Home>API standards>API St 2217A-2009 pdf free download

API St 2217A-2009 pdf free download

API St 2217A-2009 pdf free download.Guidelines for Safe Work in Inert Confined Spaces in the Petroleum and Petrochemical Industries.
3.2 entry supervisor The person responsible for determining if acceptable entry conditions are present at a confined space where entry is planned, for authorizing entry, overseeing entry operations, and for terminating entry. The duties of entry supervisor may be passed from one individual to another during the course of an entry operation. These responsibilities also may be transferred between the owner and contractors. 3.3 fit testing The process of evaluating a respirator’s sealing characteristics for a specific user and the respirator’s performance for the user under controlled conditions. For inert entry, fit testing of respiratory protection equipment shall include the specific equipment which will be used for entry as described in 7.2 n). 3.4 hazard A situation or inherent chemical or physical property with the potential to do harm (flammability, oxygen deficiency, toxicity, corrosivity, stored electrical, chemical or mechanical energy). 3.5 hazardous atmosphere An atmosphere that may expose employees to the risk of death, incapacitation, impairment of ability to self rescue, injury, or acute illness from oxygen deficiency or enrichment; flammability or explosion potential; or toxicity [as set forth in OSHA 29 CFR 1910.146(b)]. 3.6 hot zone The area around the entrance to the inerted confined space most likely to be affected by effluent gases; sometimes called the “restricted area.” 3.7 immediately dangerous to life or health IDLH The traditional NIOSH definition for published IDLH values is the maximum concentration of an air contaminant from which one could escape within 30 minutes without a respirator and without experiencing any escape-impairing or irreversible health effects. Total loss of respiratory protection in an inert atmosphere can cause virtually immediate impairment and result in rapid asphyxiation. While inert atmospheres are indeed “IDLH” by NIOSH criteria, the hazard is much more immediate and severe.

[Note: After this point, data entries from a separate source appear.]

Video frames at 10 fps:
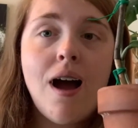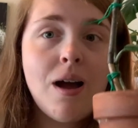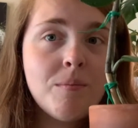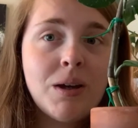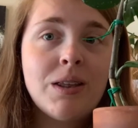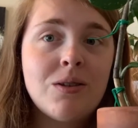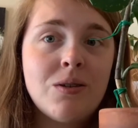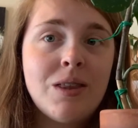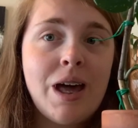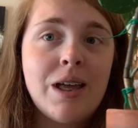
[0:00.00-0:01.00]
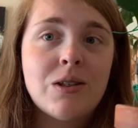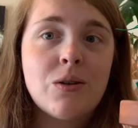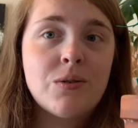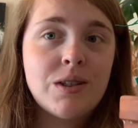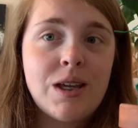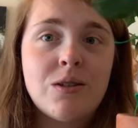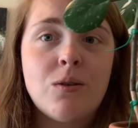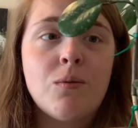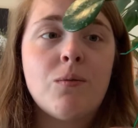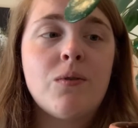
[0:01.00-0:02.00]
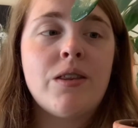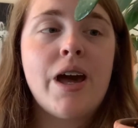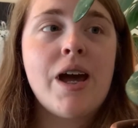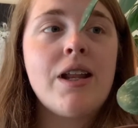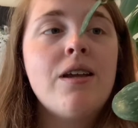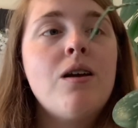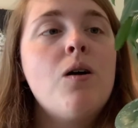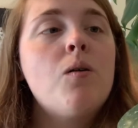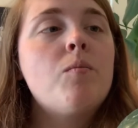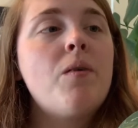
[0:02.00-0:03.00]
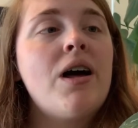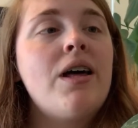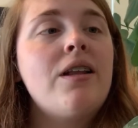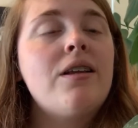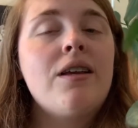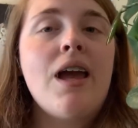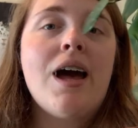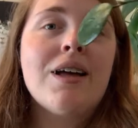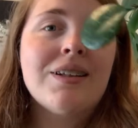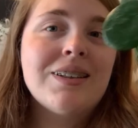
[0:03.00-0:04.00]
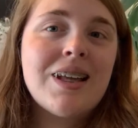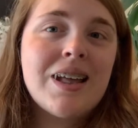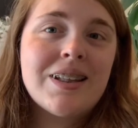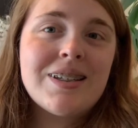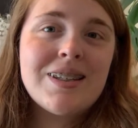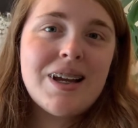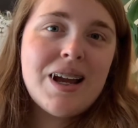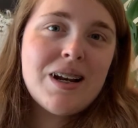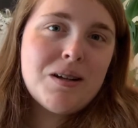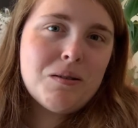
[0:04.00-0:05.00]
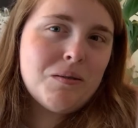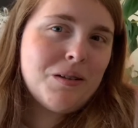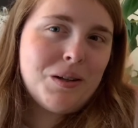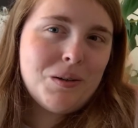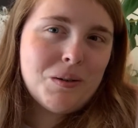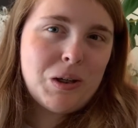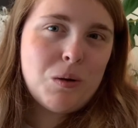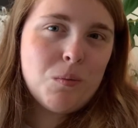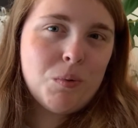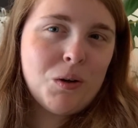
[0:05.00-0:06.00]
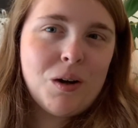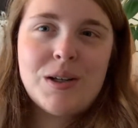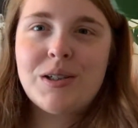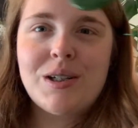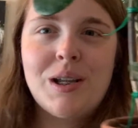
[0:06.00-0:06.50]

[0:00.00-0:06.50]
I might do that, so stay tuned for that. But yeah, at least I got a little cute progressionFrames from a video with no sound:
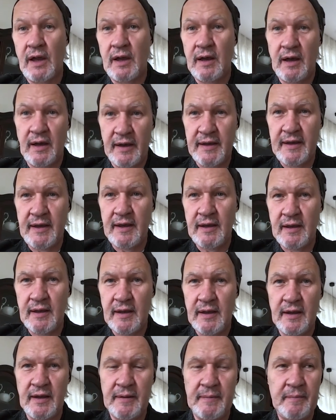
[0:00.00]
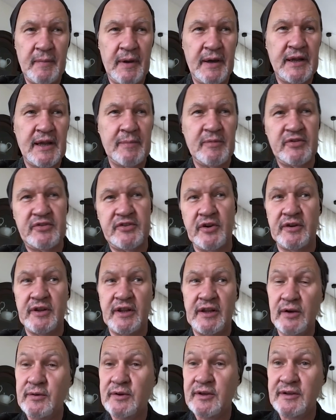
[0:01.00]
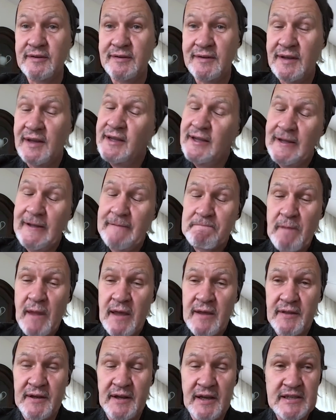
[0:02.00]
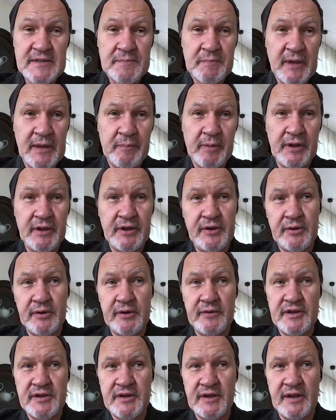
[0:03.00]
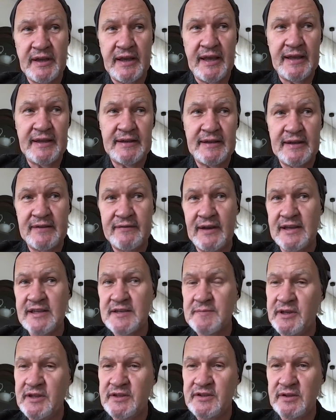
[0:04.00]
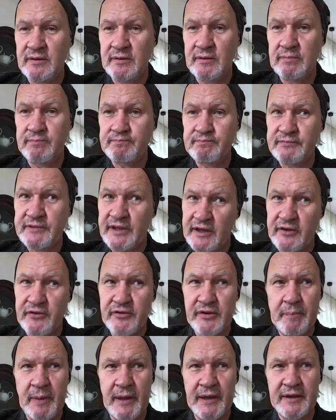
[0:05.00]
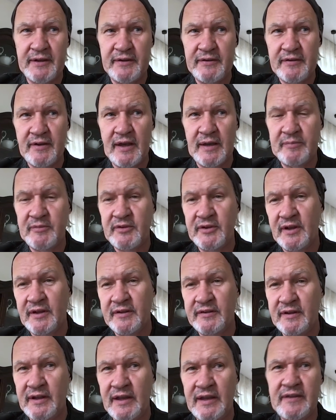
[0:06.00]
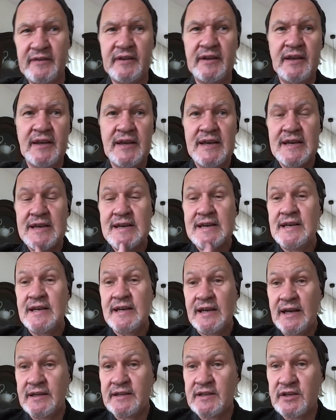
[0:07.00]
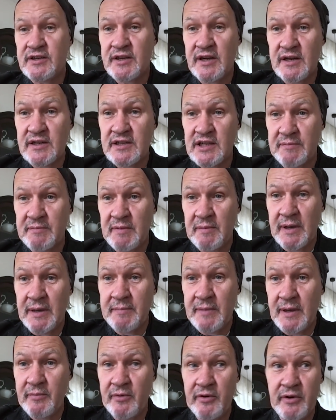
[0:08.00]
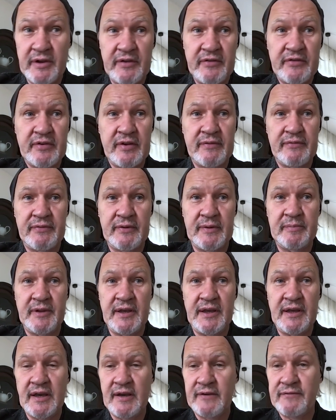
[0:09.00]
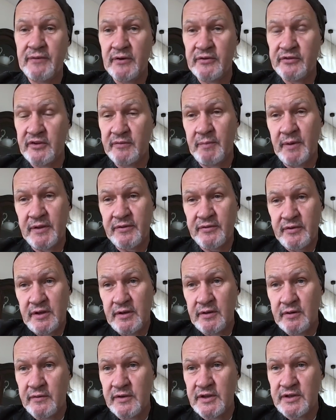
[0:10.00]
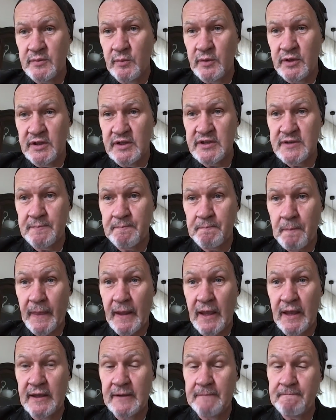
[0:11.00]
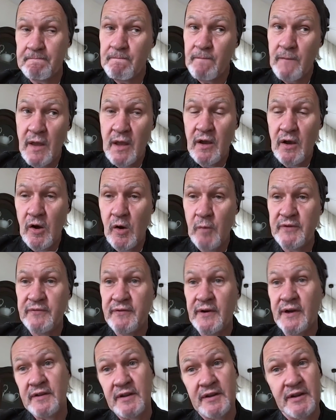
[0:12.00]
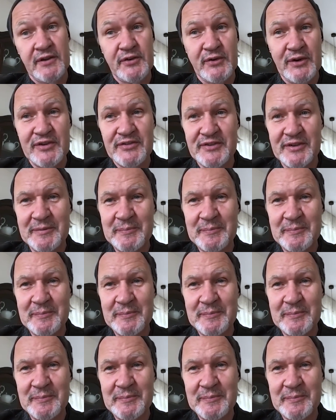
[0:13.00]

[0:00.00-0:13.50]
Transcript: Hi, my name is Johnny Logan. The nice people at Eurovision again have asked me to take a trip back in time to 1980 and to share some of my memories from the first of my three Eurovision wins. Hope you find it interesting.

3.8 inert entry Entry into a confined space with an inert atmosphere starts as soon as any part of the entrant’s body breaks the plane of an opening into the space and triggers the need for rescue capability. “Entry” includes all subsequent activities in the inert confined space. 3.9 inerting The process of eliminating the potential for a flammable atmosphere by using an inert gas such as nitrogen or carbon dioxide to displace oxygen required for ignition. 3.10 lower flammable limit LFL The minimum concentration of a vapor in air (or other oxidant) below which propagation of flame does not occur on contact with an ignition source. The LFL is usually expressed as a volume percentage of the vapor in air. Sometimes called lower explosive limit (LEL). In popular terms, a mixture containing a percentage of flammable vapor below the LFL is too “lean” to burn. 3.11 material safety datasheet MSDS Written or printed material concerning a hazardous chemical and prepared in accordance with OSHA 29 CFR 1910.1200, ANSI Z400.1 or comparable international standard. An MSDS provides data on physical properties, safety, fire, and health hazards for a particular chemical, mixture or substance. 3.12 oxygen-deficient atmosphere An atmosphere in which the oxygen content is below that needed for normal human function without impairment. For inert entry, the typical oxygen content (below 5 % in inert entry situations) is very much less than the oxygen-deficient definition often used (e.g. by OSHA) of “atmosphere containing less than 19.5 percent oxygen by volume” (the OSHA limit is appropriate for areas outside the “hot zone”). Inert entry requires much lower oxygen concentration percentages to provide a working environment minimizing fire hazards by maintaining the oxygen level low enough to prevent combustion.